DESCRIPTION OF THE TASK: The answer is all of the data repeated exactly, with each picture omitted.

STUDY MATERIAL:
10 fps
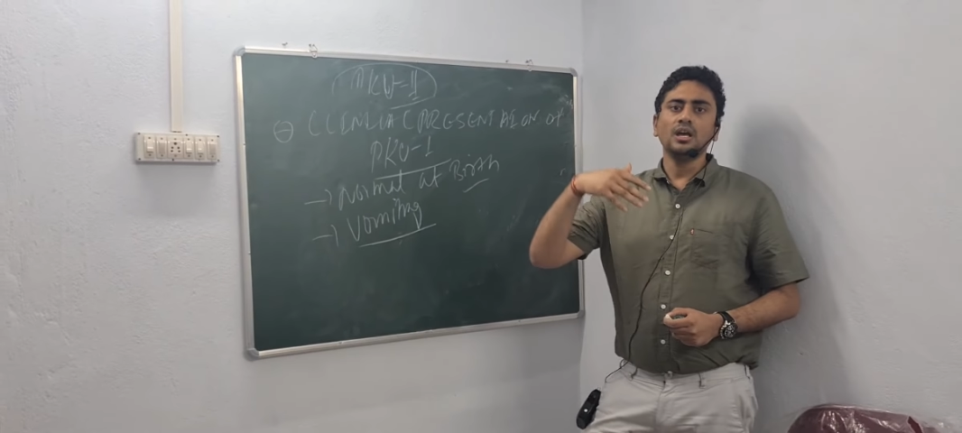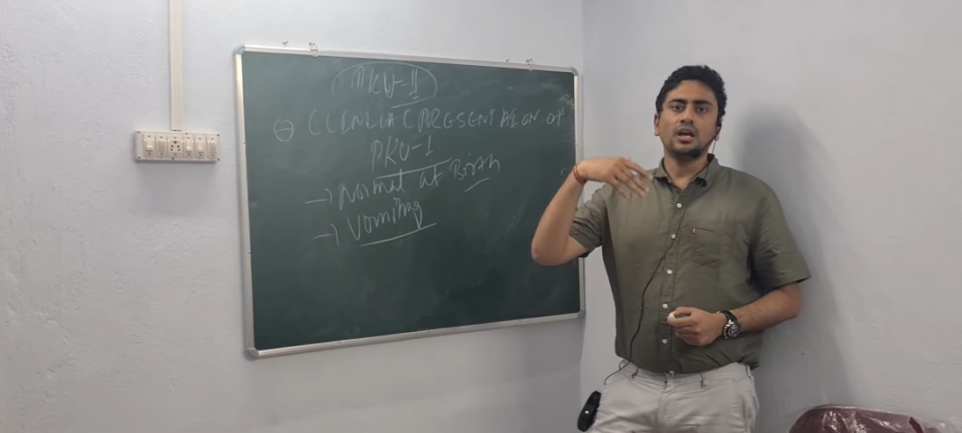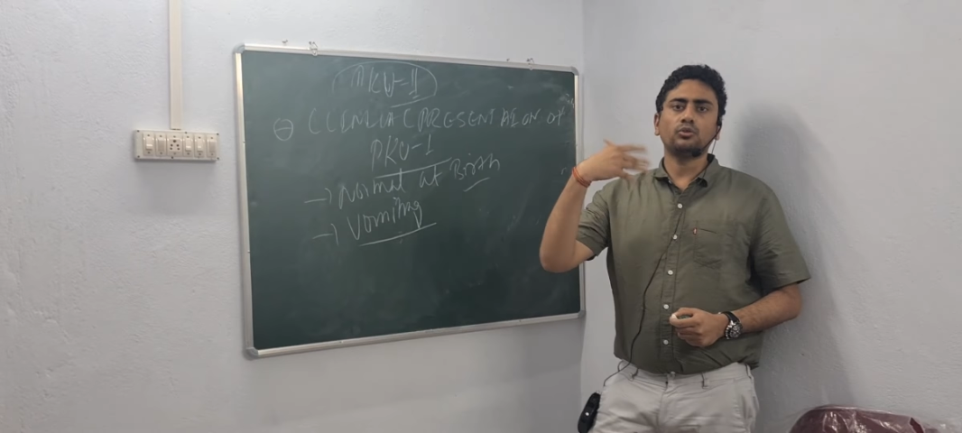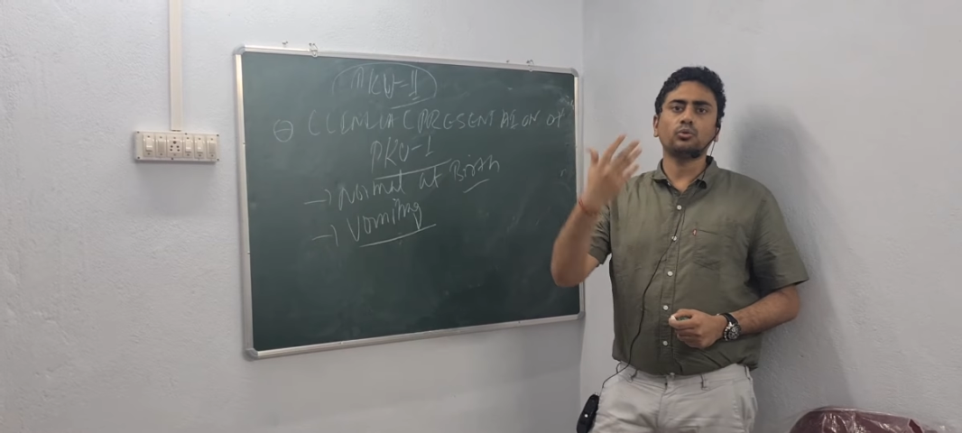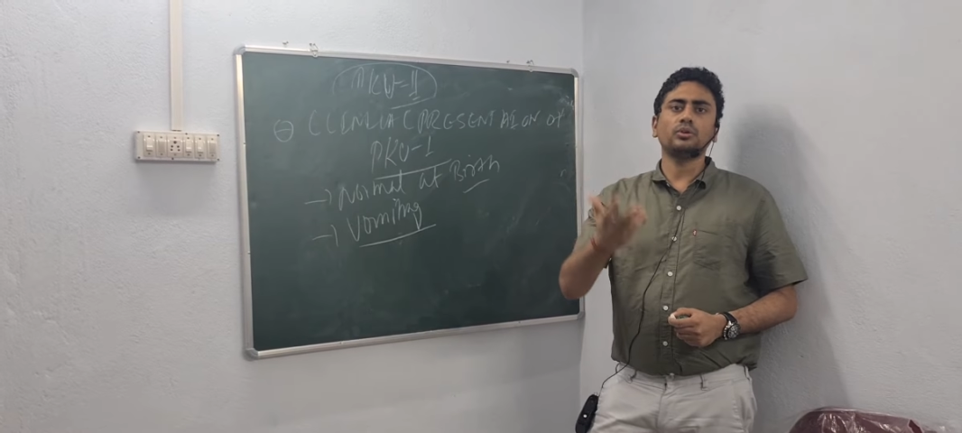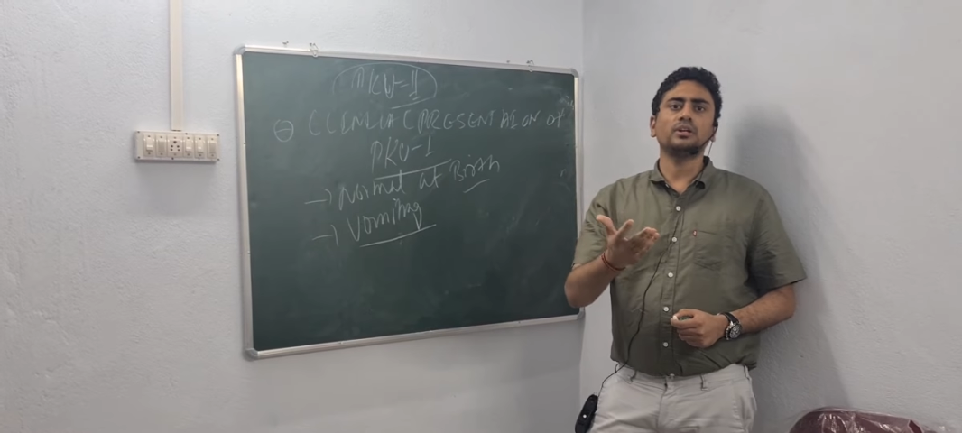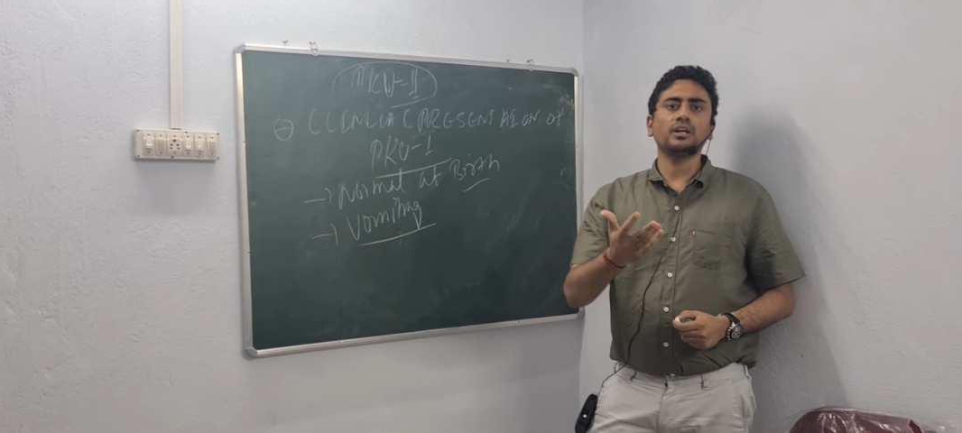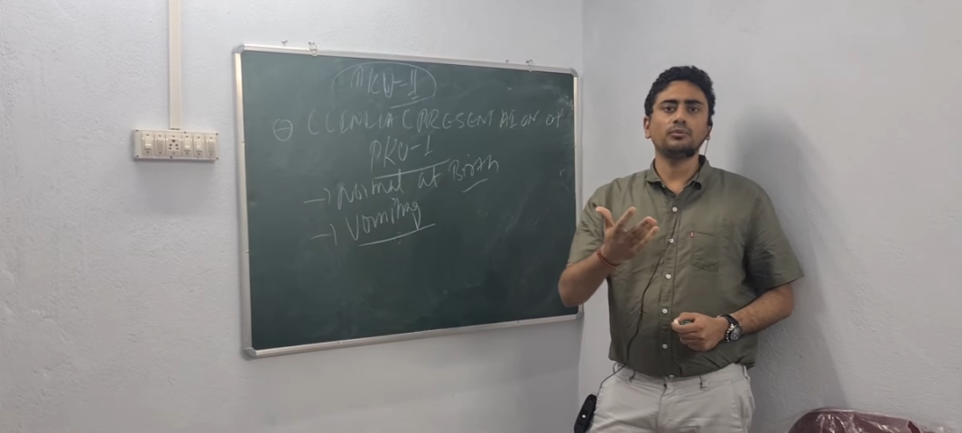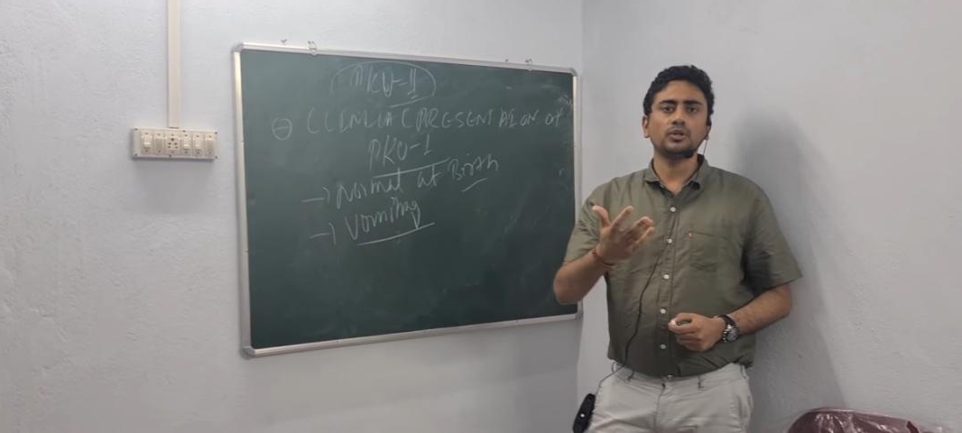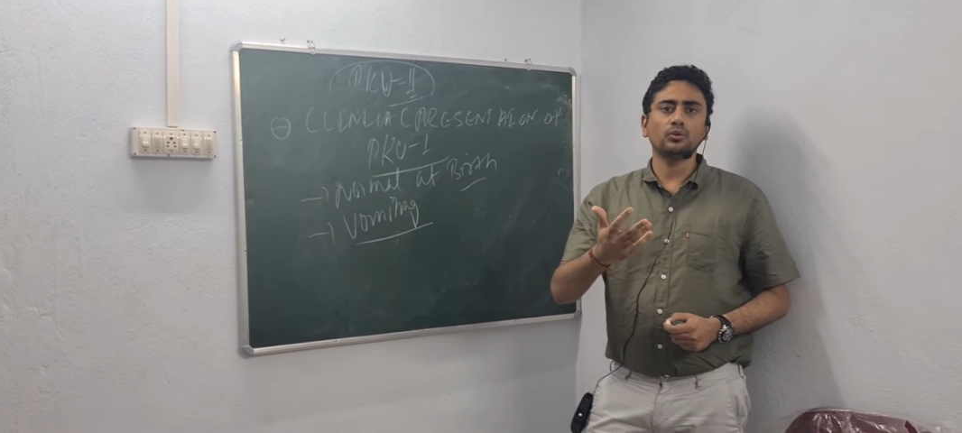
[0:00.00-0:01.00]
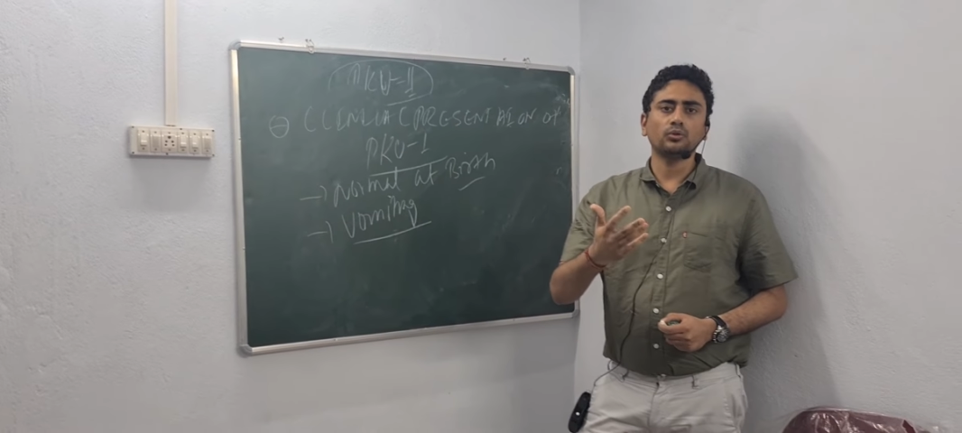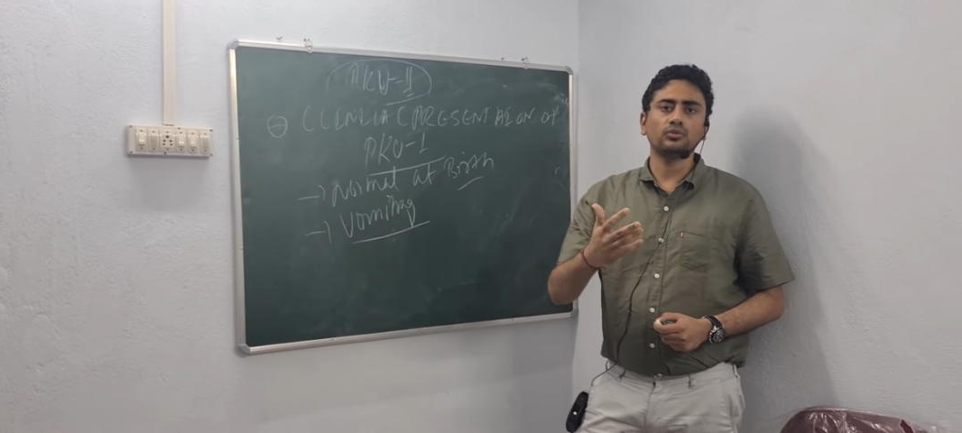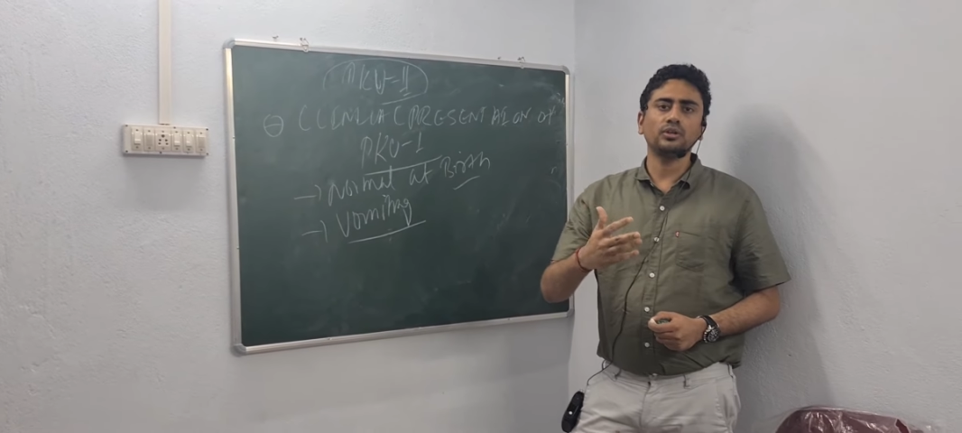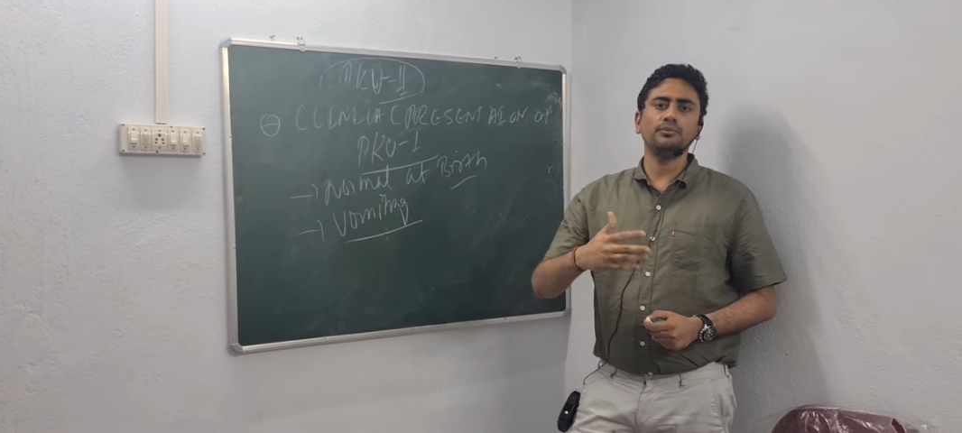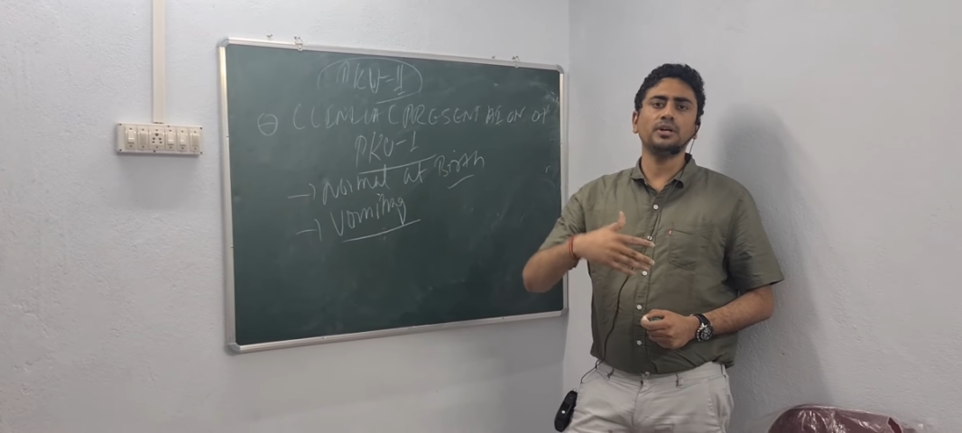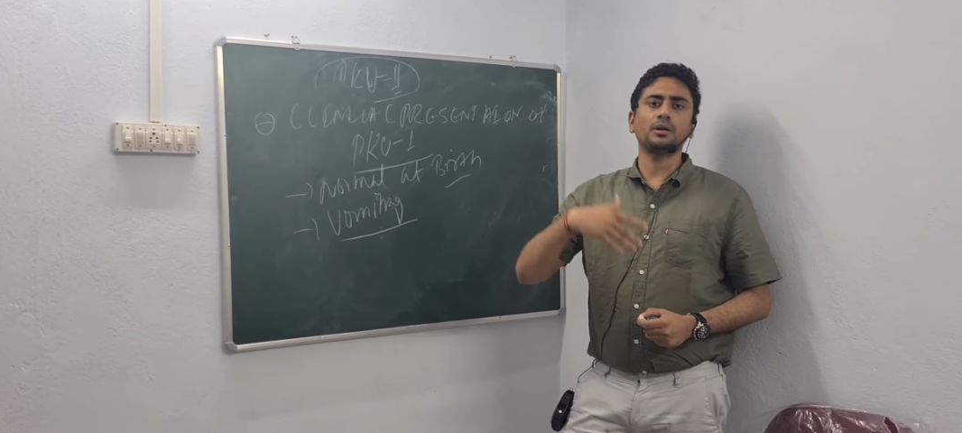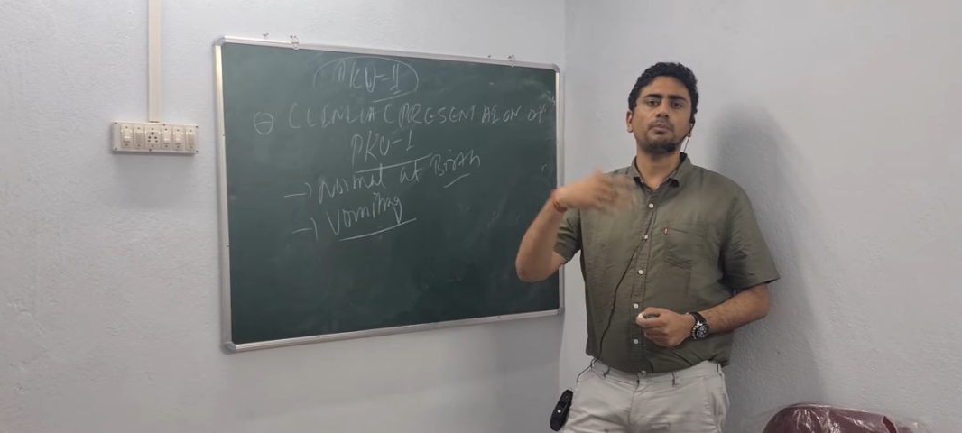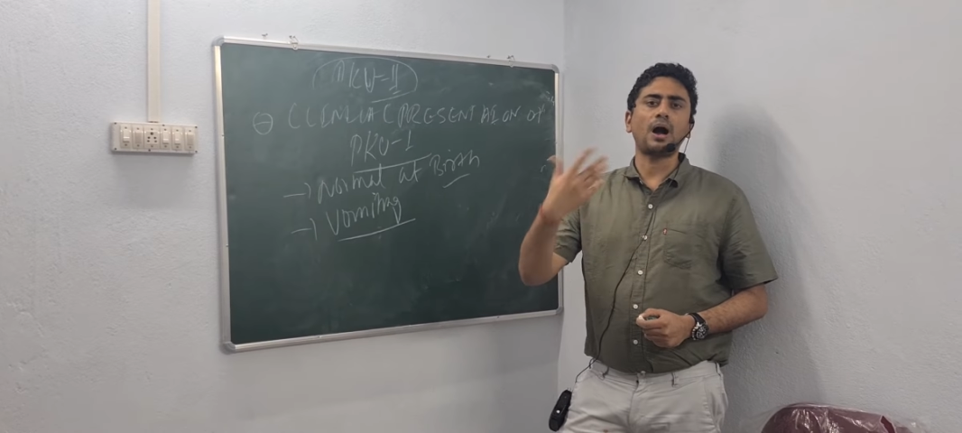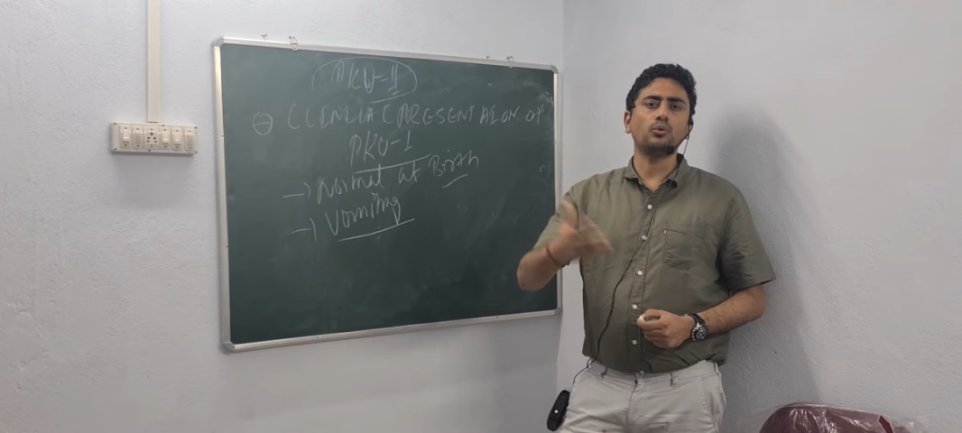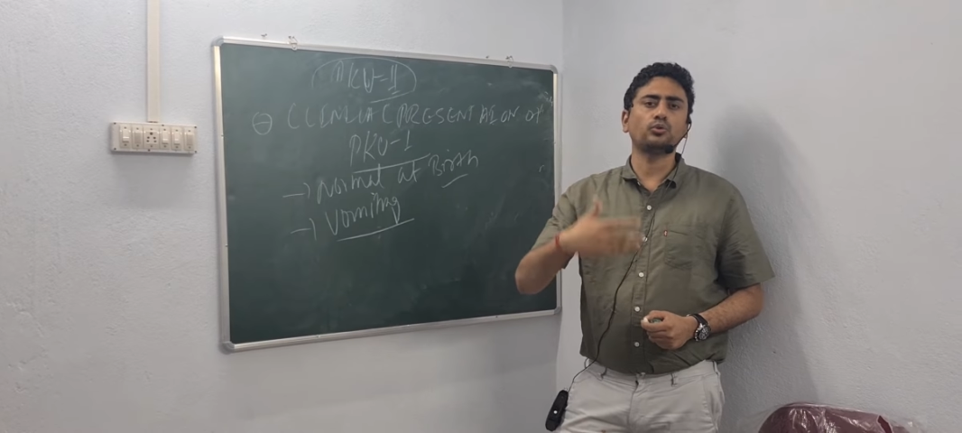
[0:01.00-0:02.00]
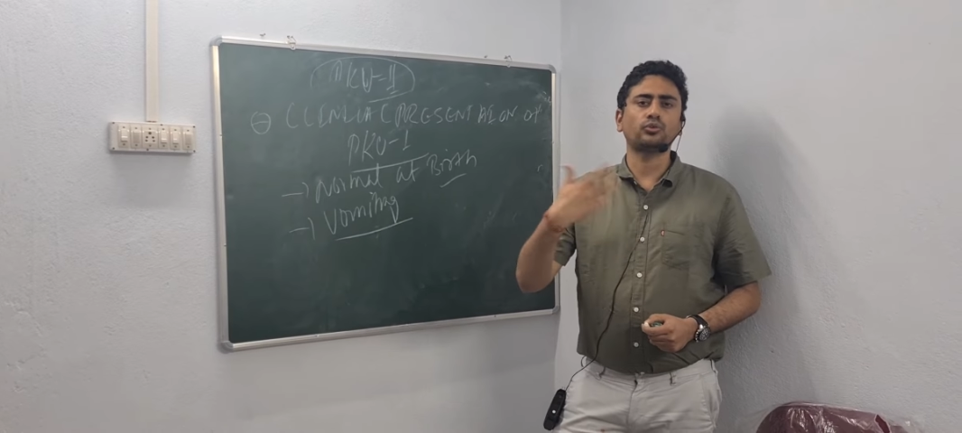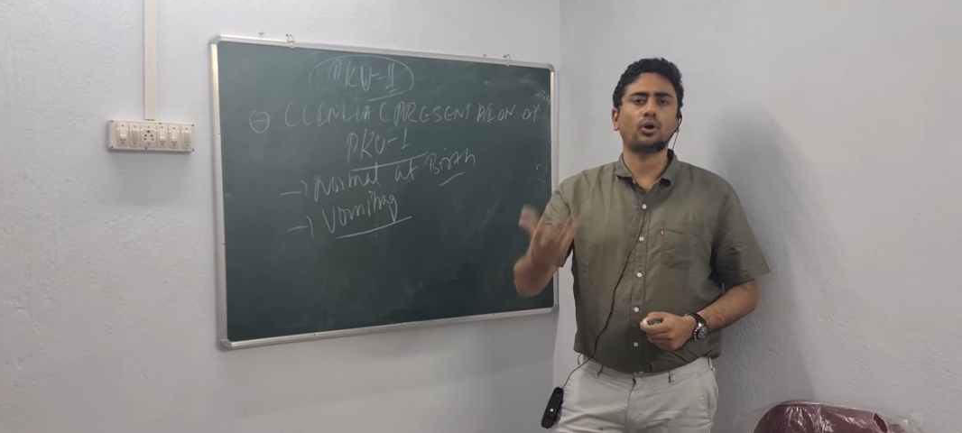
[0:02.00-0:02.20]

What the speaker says: associated with severe bouts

TASK RESPONSE:
10 fps
[0:00.00-0:01.00]
[0:01.00-0:02.00]
[0:02.00-0:02.20]

What the speaker says: associated with severe bouts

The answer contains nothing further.